Minggu, 22 November 2015

Kemiskinan di Indonesia

Dengan payung judul di atas, saya meresensi sebuah buku di bawah ini:


Pengentasan Kemiskinan Melalui Beras Miskin (Raskin), Mungkinkah?


Judul Buku                  : Pembasmian Kemiskinan, Perspektif Sosiologi-Antropologi
Penulis                         : DR. Swis Tantoro, M.Si
Penerbit                       : Pustaka Pelajar, Yogyakarta
Cetakan                       : I, Desember 2014
Tebal buku                  : 184 halaman
ISBN                           : 978-602-229-435-1

Kemiskinan merupakan sebuah kata yang sangat akrab di telinga masyarakat Indonesia. Telah sering kita dengar kalimat yang mengandung kontradiksi, Indonesia negeri kaya, dengan masyarakat yang miskin. Tidak hanya di Indonesia saja, namun kemiskinan telah menjadi sebuah issue yang sangat penting di seluruh dunia, hingga penelitian mengenai kemiskinan selalu dilaksanakan dari waktu ke waktu.
Buku ini merupakan sari dari disertasi yang disusun oleh penulis, saat menempuh studi jenjang S3 di Malaysia. Mengambil topik kemiskinan, dan fokus penelitian pada salah satu program pemerintah dalam mengatasi kemiskinan, yaitu program beras miskin (raskin). Buku ini menjelaskan bagaimana program raskin dilaksanakan dan apa saja kendala dalam penyaluran raskin. Lokasi penelitian dilakukan di kota Pekanbaru. Walaupun hasil penelitian dalam buku ini adalah gambaran lokal di Pekanbaru, namun dapat menjadi cermin dan pelajaran untuk perbaikan program raskin baik di Pekanbaru sendiri maupun di daerah lain di Indonesia. Menarik tentunya, mengingat di akhir 2014 telah muncul wacana bahwa pemerintah akan menghapus program beras miskin dan menggantikannya dengan e-money untuk membeli beras.
Ada enam ‘tepat’ yang harus dipenuhi untuk memastikan penyaluran raskin yaitu: tepat sasaran, tepat jumlah, tepat mutu, tepat waktu, tepat harga dan tepat administrasi. Kenyataannya, selalu ada kendala yang menyebabkan raskin tidak tepat sasaran, seperti data masyarakat miskin yang tidak sesuai. Tidak tepat jumlah, karena ada kelurahan yang punya ‘kebijakan’ tersendiri sehingga membagi rata jatah raskin pada semua penduduknya baik miskin maupun tidak. Tidak tepat mutu, banyak beras yang apek, kotor dan berkutu. Tidak tepat waktu, kadang terlambat hingga dua minggu karena penyetoran hasil penjualan raskin bulan sebelumnya belum dilakukan. Tidak tepat harga, masyarakat membayar lebih untuk biaya tambahan. Tidak tepat administrasi, syarat-syarat administrasi tidak terpenuhi pada waktunya. Walaupun mengakui banyak kendala pada program raskin, tapi penulis buku ini  menyarankan pemerintah agar meneruskan program ini dengan melakukan perbaikan-perbaikan. Penulis percaya bahwa program ini dapat mengurangi kemiskinan dan meningkatkan ketahanan pangan masyarakat.

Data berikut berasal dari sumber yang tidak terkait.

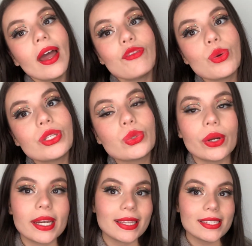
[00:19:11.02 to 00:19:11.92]
if you
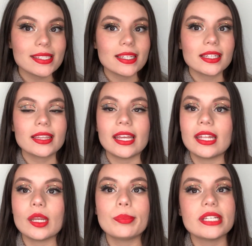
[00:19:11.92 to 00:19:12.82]
enjoyed this look,
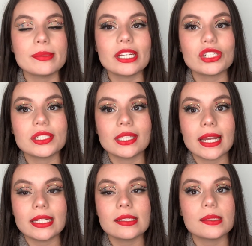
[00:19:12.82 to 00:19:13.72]
then please make sure to
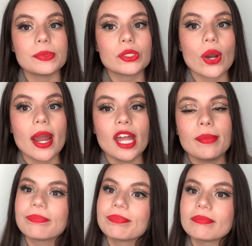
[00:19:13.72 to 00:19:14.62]
like and subscribe.
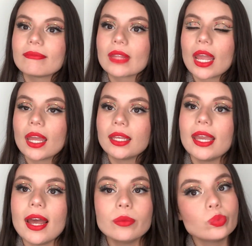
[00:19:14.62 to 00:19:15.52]

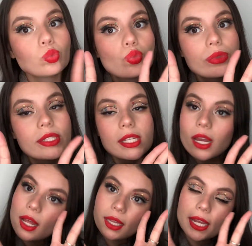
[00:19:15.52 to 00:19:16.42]
Yeah, see
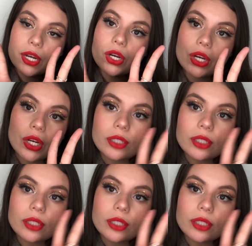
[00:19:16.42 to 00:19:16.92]
y'all later.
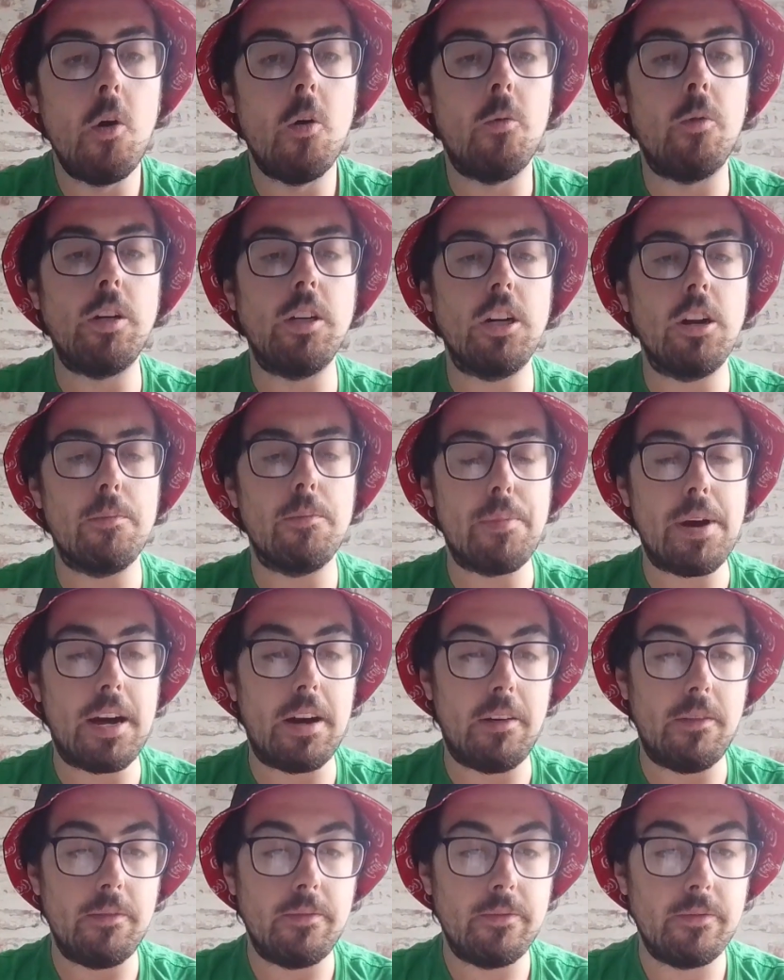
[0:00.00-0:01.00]
We're talking
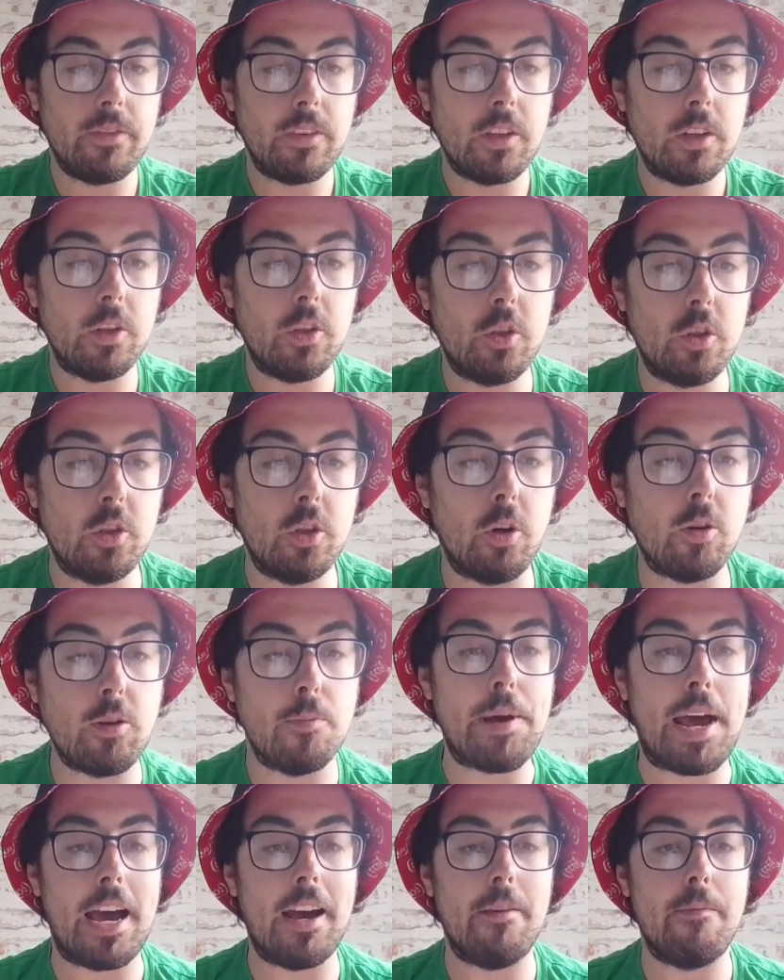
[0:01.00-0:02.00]
about
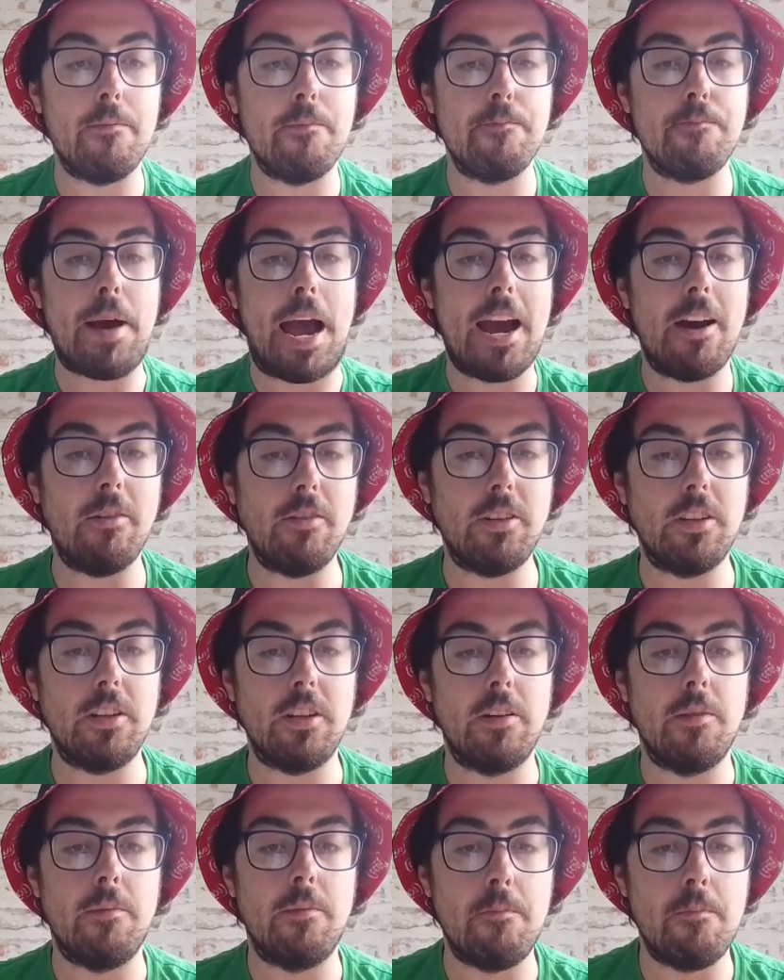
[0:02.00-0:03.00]
shoulder pad,
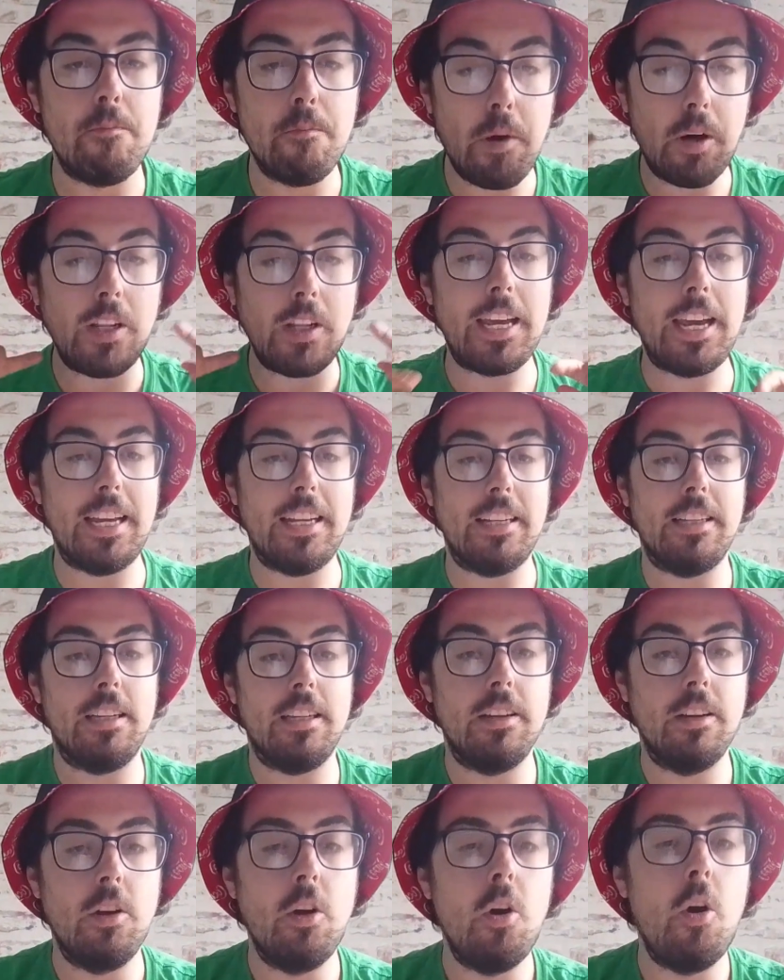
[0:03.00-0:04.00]
poucher, mullets,
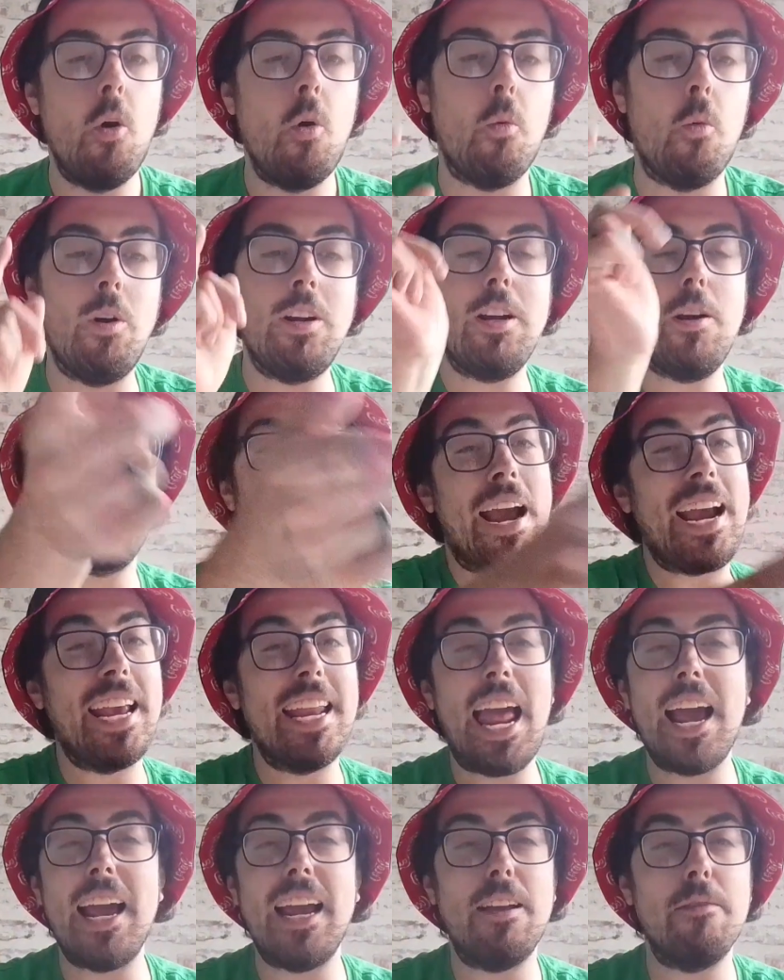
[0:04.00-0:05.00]
which are back
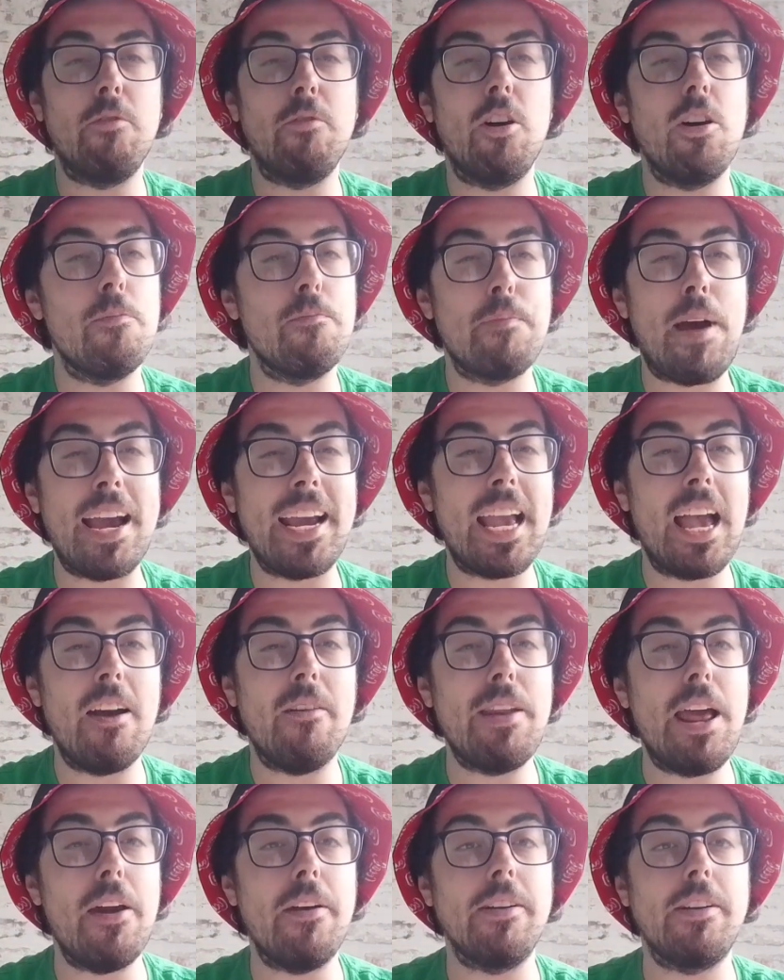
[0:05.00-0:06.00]

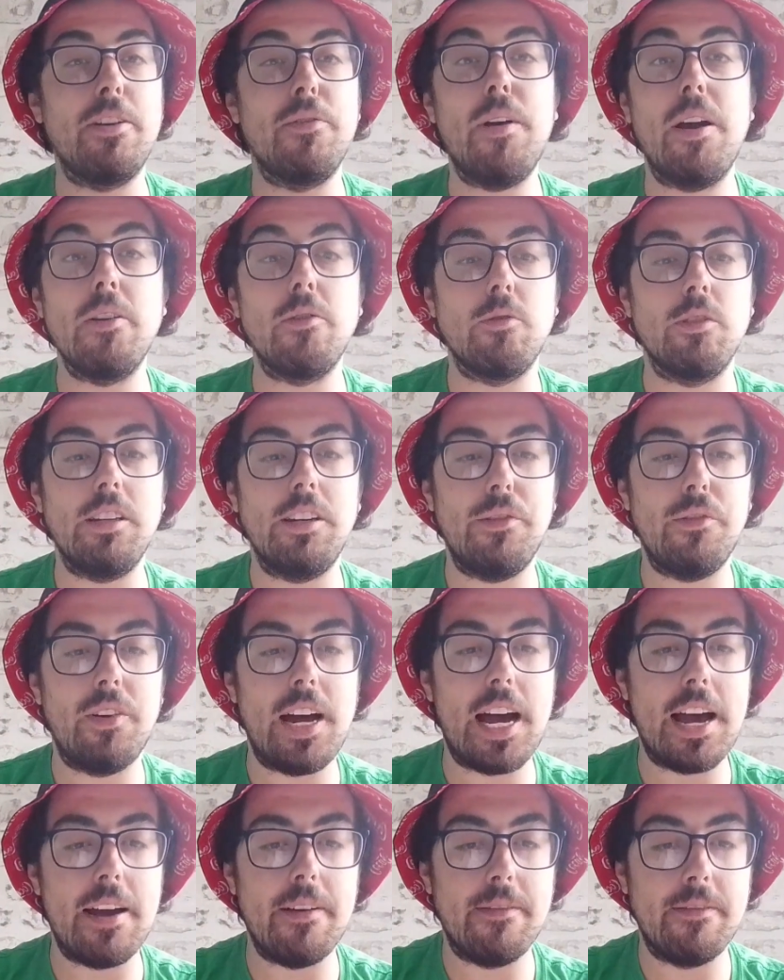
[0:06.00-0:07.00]
out now in 2025,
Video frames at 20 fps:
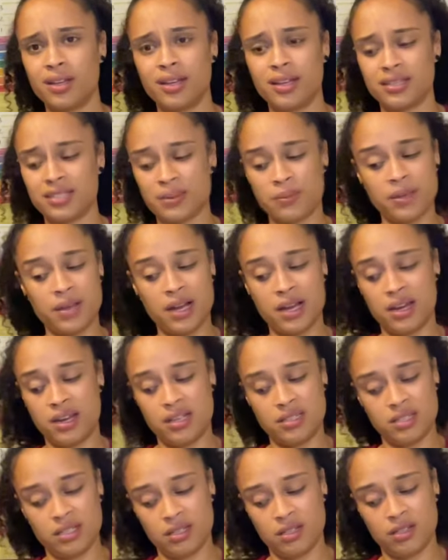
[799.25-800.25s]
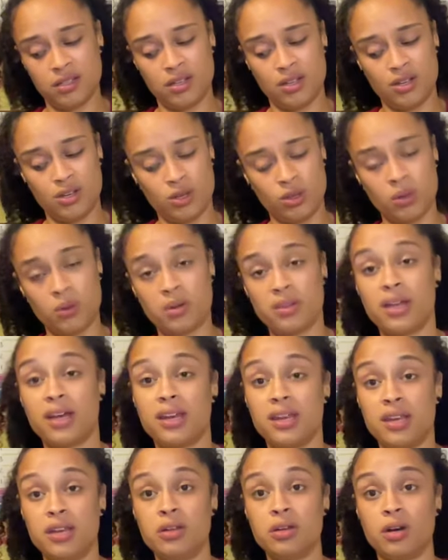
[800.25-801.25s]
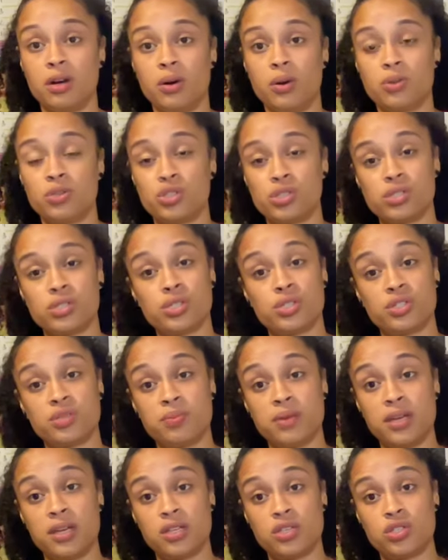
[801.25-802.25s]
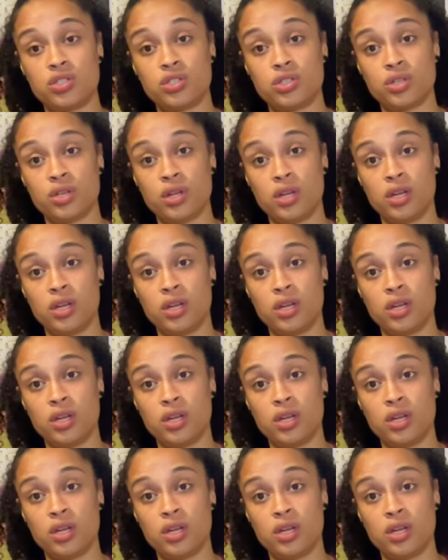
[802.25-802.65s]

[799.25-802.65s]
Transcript: Some of y'all need to, you know, lower that ego just a smidge.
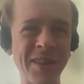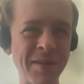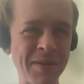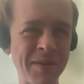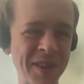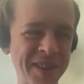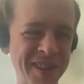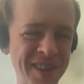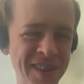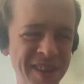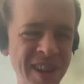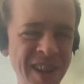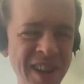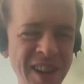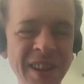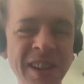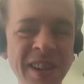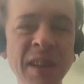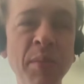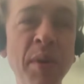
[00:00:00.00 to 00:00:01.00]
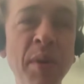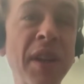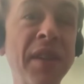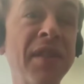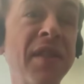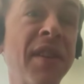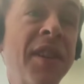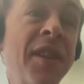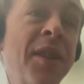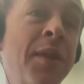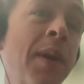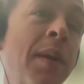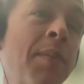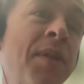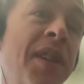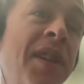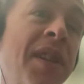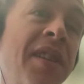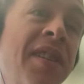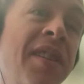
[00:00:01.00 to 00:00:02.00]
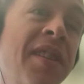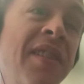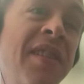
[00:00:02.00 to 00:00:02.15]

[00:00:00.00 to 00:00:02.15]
of the entity based on its website.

Dari sisi judul, sebetulnya judul buku ini kurang sesuai, karena saya tidak menemukan perspektif sosiologi-antropologi di dalamnya. Kalaupun ada, itu hanya dipaparkan sedikit di bagian tinjauan pustaka. Judul yang lebih sesuai adalah Program Raskin di Indonesia: Studi Kasus Kota Pekanbaru. Walaupun judul kurang sesuai, menurut saya isi buku ini penting, khususnya  untuk menambah wawasan kita mengenai program raskin dan kendalanya.